Exercise details:
Could you copy out all of the records below exactly, leaving out every picture?

Records shown:

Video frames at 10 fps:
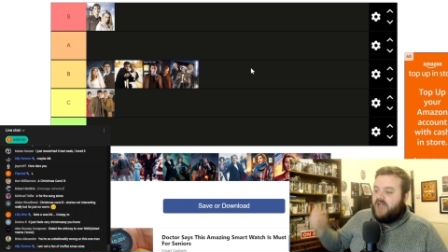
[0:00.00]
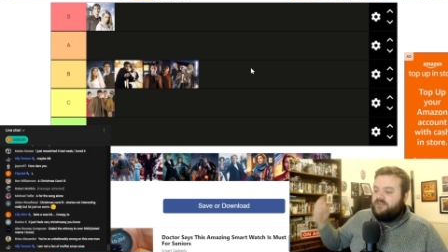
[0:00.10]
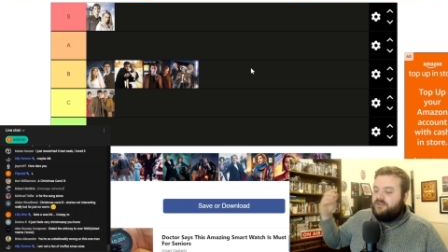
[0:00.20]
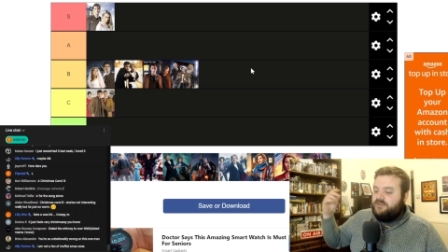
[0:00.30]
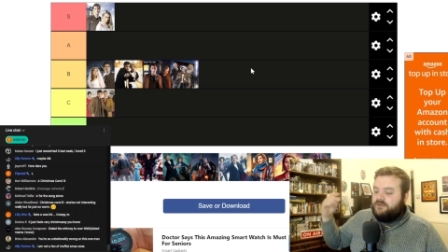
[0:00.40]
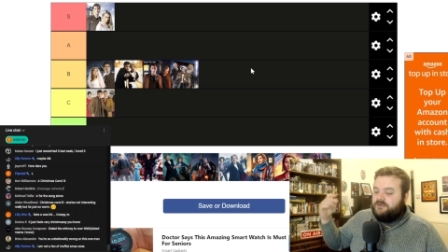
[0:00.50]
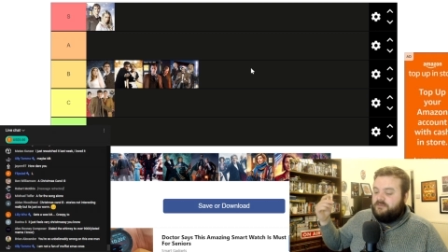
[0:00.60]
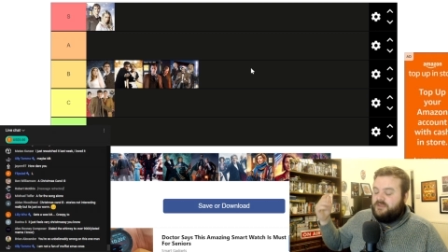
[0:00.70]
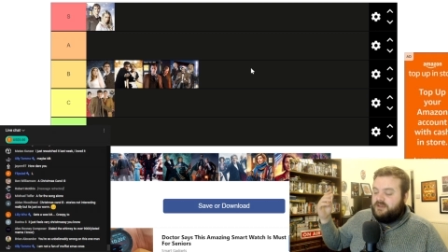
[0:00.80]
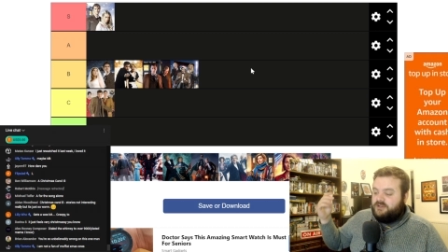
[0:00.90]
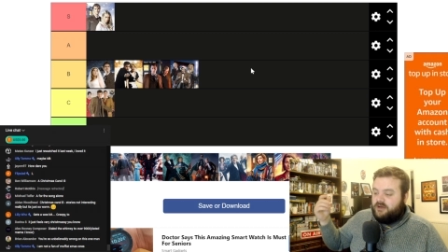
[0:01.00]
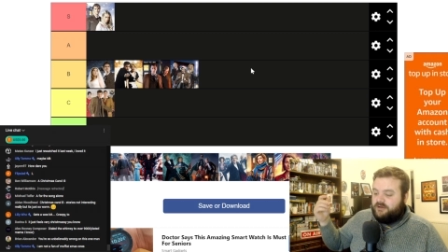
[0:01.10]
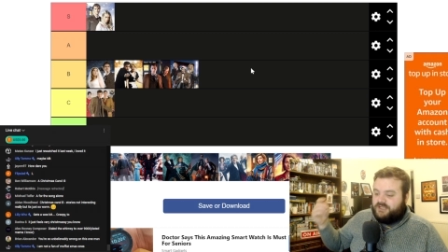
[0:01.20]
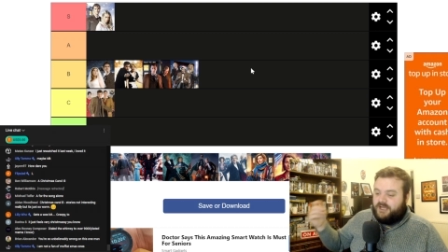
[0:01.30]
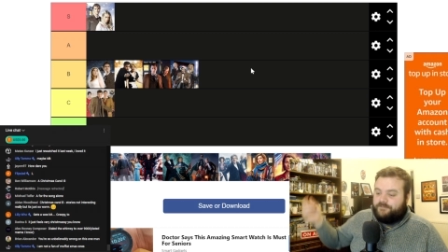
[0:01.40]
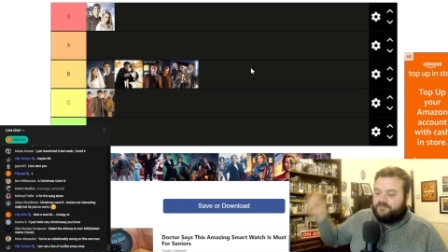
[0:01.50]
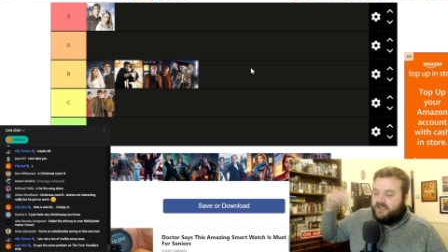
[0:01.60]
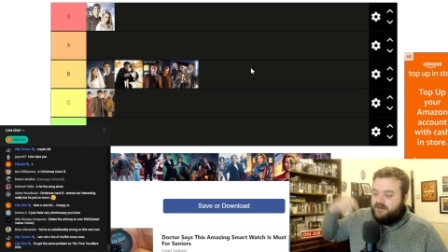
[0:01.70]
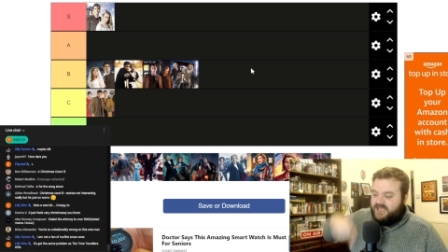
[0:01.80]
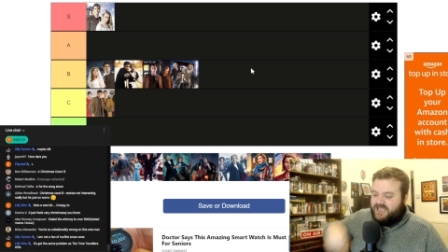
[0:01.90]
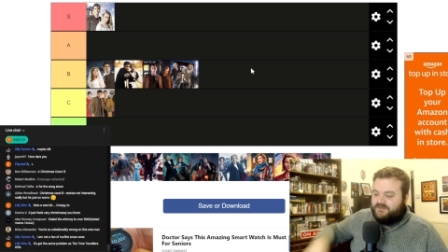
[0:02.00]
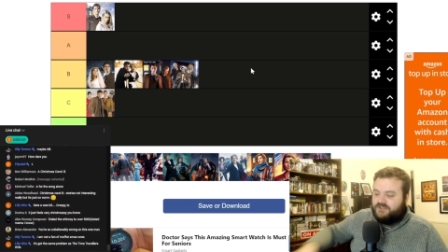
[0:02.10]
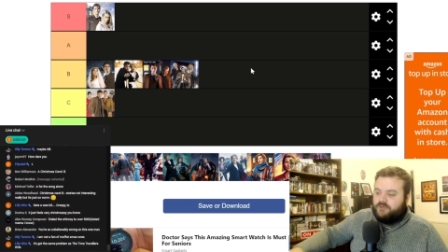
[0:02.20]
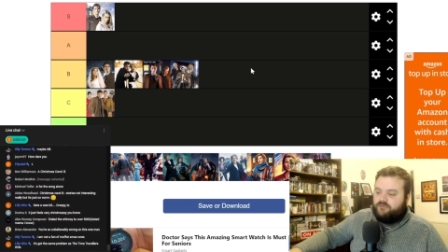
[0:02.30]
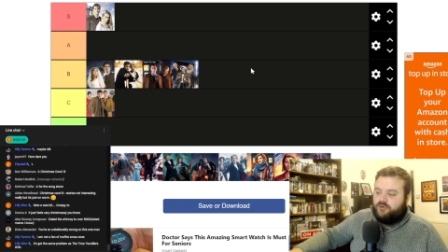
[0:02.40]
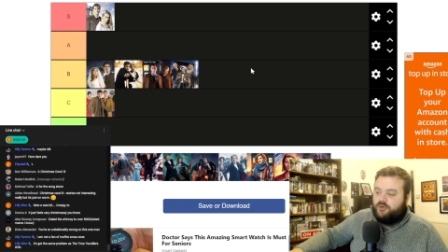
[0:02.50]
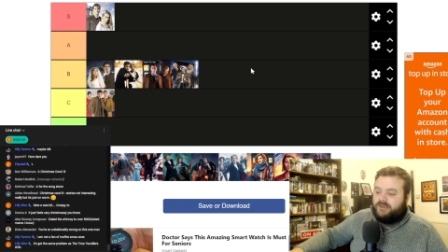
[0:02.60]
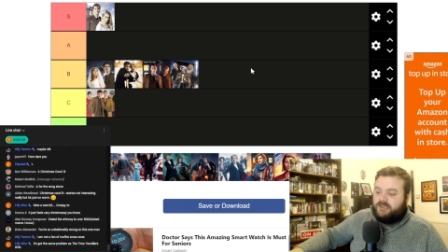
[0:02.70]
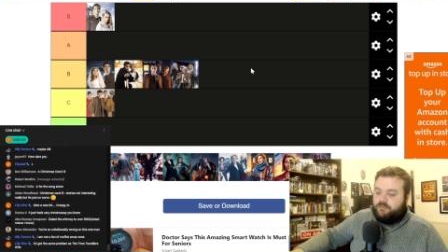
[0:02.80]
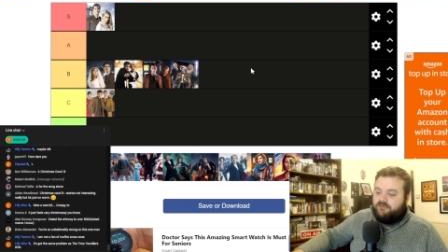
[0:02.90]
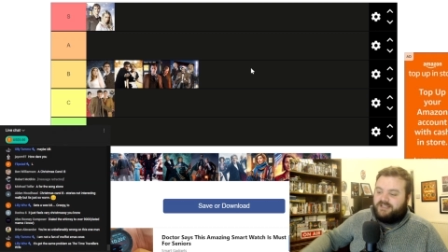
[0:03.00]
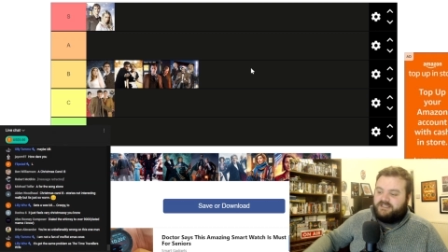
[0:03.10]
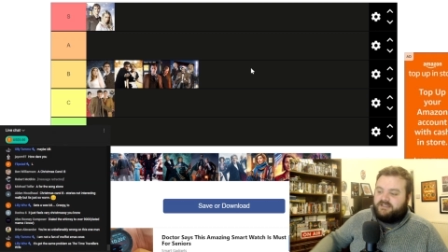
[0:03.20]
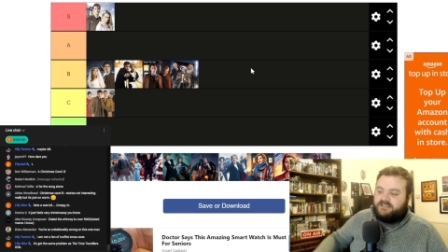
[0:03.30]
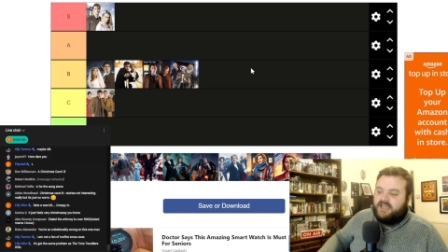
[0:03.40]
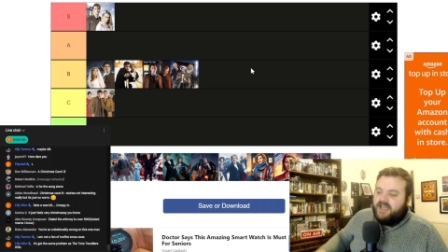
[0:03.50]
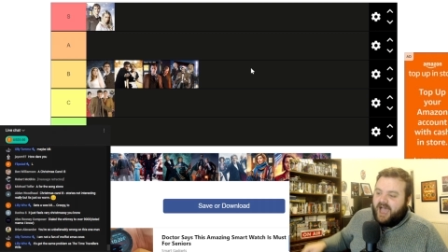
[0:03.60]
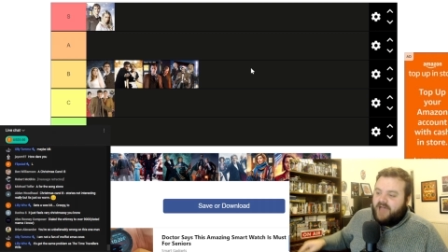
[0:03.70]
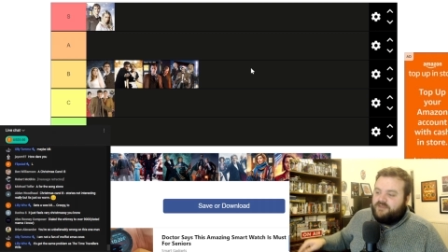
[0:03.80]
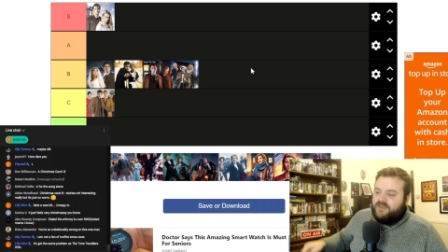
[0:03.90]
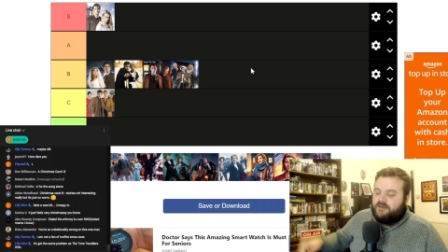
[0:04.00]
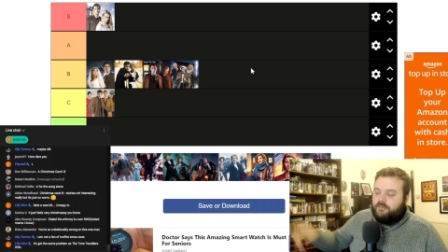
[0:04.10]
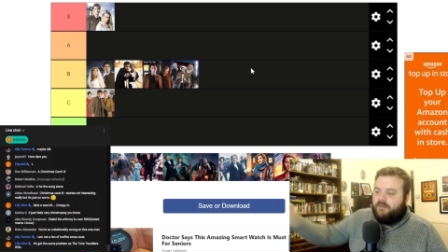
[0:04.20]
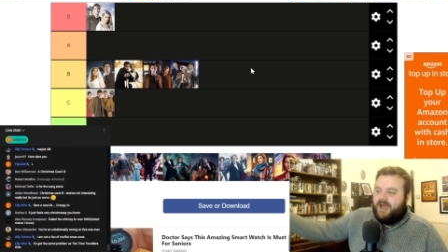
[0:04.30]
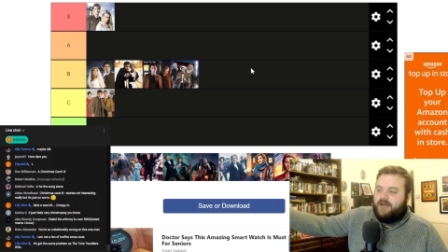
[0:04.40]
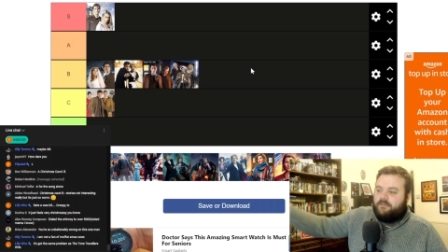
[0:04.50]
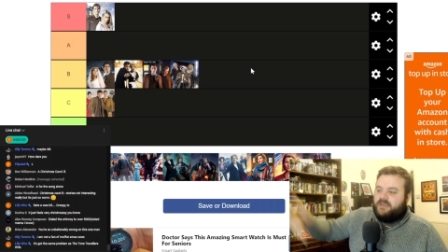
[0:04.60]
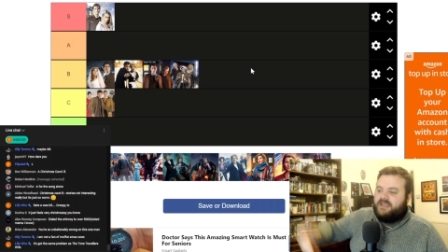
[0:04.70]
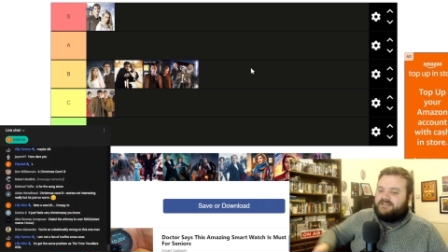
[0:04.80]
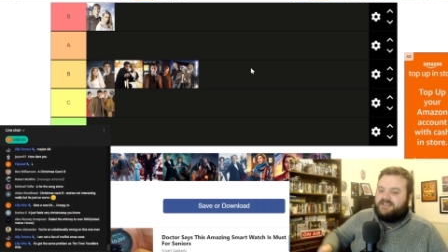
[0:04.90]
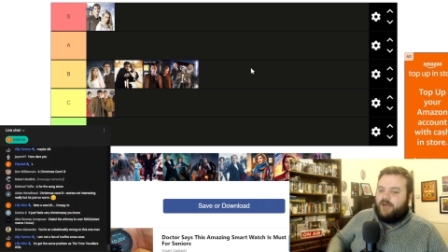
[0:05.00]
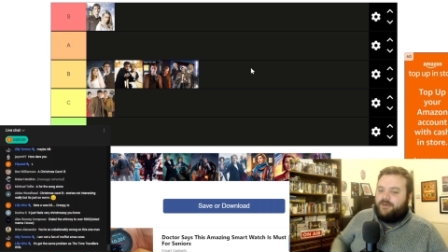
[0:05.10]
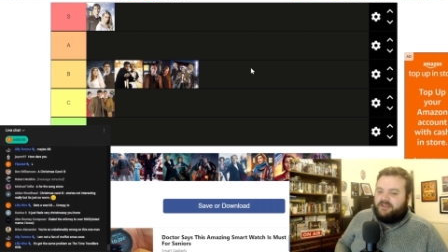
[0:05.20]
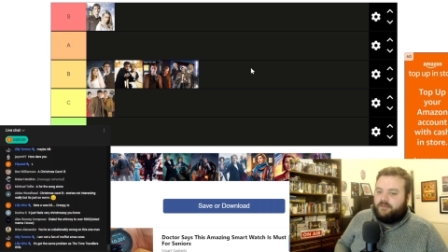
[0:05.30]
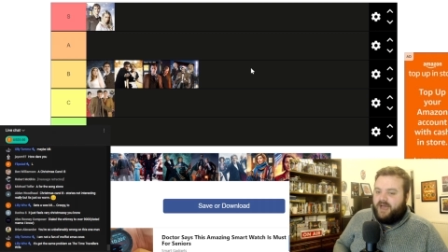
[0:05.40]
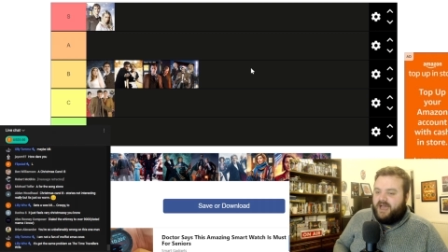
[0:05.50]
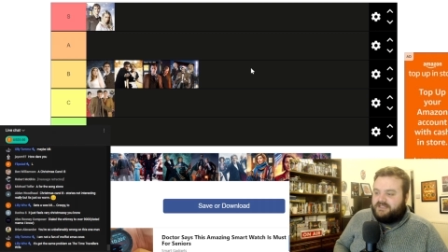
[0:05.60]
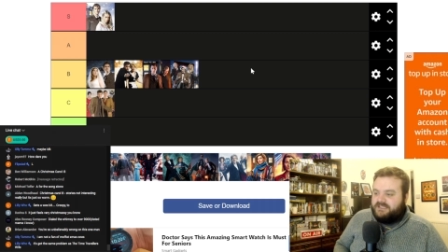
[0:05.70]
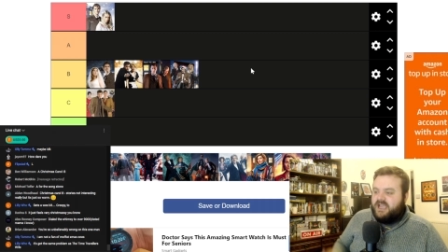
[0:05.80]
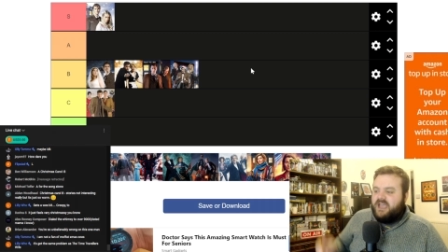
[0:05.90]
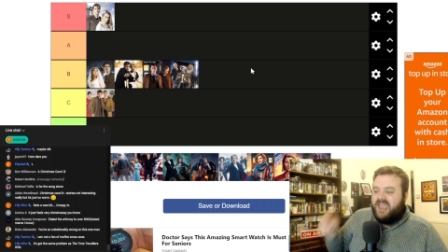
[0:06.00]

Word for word: And then the the doctor leaves the room in the present, and then bam, he's now in the past.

Completed task:
Video frames at 10 fps:
[0:00.00]
[0:00.10]
[0:00.20]
[0:00.30]
[0:00.40]
[0:00.50]
[0:00.60]
[0:00.70]
[0:00.80]
[0:00.90]
[0:01.00]
[0:01.10]
[0:01.20]
[0:01.30]
[0:01.40]
[0:01.50]
[0:01.60]
[0:01.70]
[0:01.80]
[0:01.90]
[0:02.00]
[0:02.10]
[0:02.20]
[0:02.30]
[0:02.40]
[0:02.50]
[0:02.60]
[0:02.70]
[0:02.80]
[0:02.90]
[0:03.00]
[0:03.10]
[0:03.20]
[0:03.30]
[0:03.40]
[0:03.50]
[0:03.60]
[0:03.70]
[0:03.80]
[0:03.90]
[0:04.00]
[0:04.10]
[0:04.20]
[0:04.30]
[0:04.40]
[0:04.50]
[0:04.60]
[0:04.70]
[0:04.80]
[0:04.90]
[0:05.00]
[0:05.10]
[0:05.20]
[0:05.30]
[0:05.40]
[0:05.50]
[0:05.60]
[0:05.70]
[0:05.80]
[0:05.90]
[0:06.00]

Word for word: And then the the doctor leaves the room in the present, and then bam, he's now in the past.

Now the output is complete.